Abstract

Oxide dispersion strengthened tungsten (ODS-W) is a potential candidate for plasma-facing materials (PFMs) in future fusion reactors. In this work, deuterium (D) retention and surface blistering in W-1 wt% La2O3 (W-La2O3) have been investigated after exposure to low-energy (40 eV) D plasma with various exposure temperatures (400–600 K) and fluences (3.6 × 1024–1.4 × 1025 D/m2).
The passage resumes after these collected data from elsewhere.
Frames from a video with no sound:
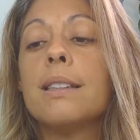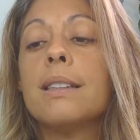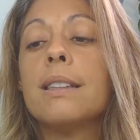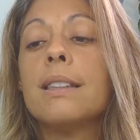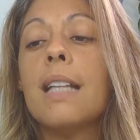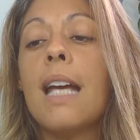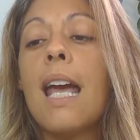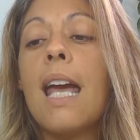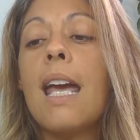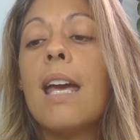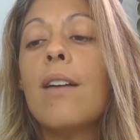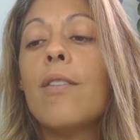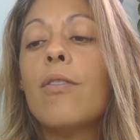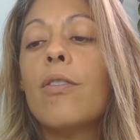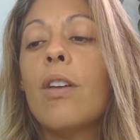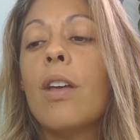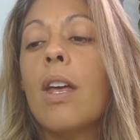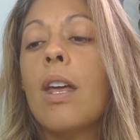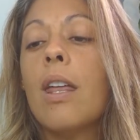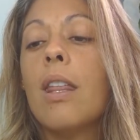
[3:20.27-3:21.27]

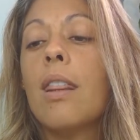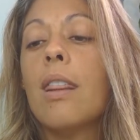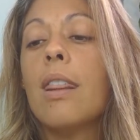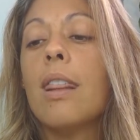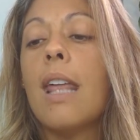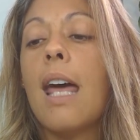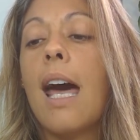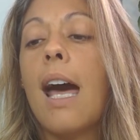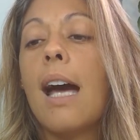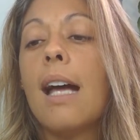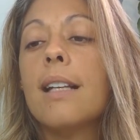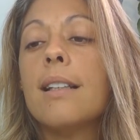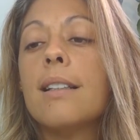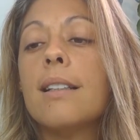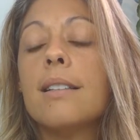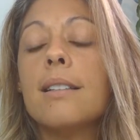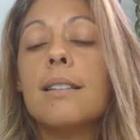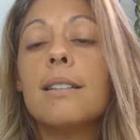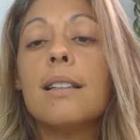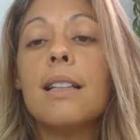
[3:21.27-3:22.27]
save
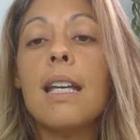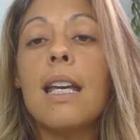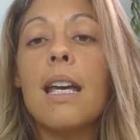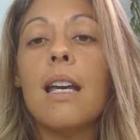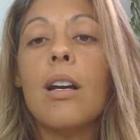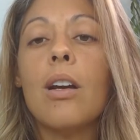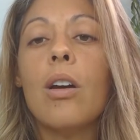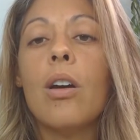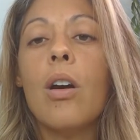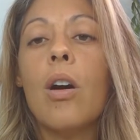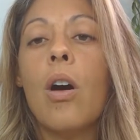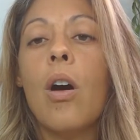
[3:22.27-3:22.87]
that link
Surface blistering and D retention exhibit a strong dependence on the exposure temperature and fluence. The most pronounced effect is found at 500 K. The blister-induced defects including dislocations and vacancies are considered to dominate the D retention. At 400 K and 600 K, the D retained in W-La2O3 is governed by unique intrinsic defects including interfaces, micro-pores, and unoxidized La particles. Regarding the exposure fluence, as expected, surface blistering and D retention are positively correlated with it, in which two dominant stages of nucleation and growth for blistering are identified from the changes in area density and size of blisters. Based on the results obtained from W-La2O3, comparisons with W are performed with the exposure condition (500 K, 1.4 × 1025 D/m2) where the blistering and D retention is most pronounced. Although the area density of blisters is similar between the two materials, the average size of blisters is larger in W-La2O3. Notably, an additional high-temperature D desorption shoulder appears in the release spectra of W-La2O3, which is probably due to the particular defects such as interfaces, micro-pores and La particles, and finally resulting in a higher D retention in W-La2O3 than that in W.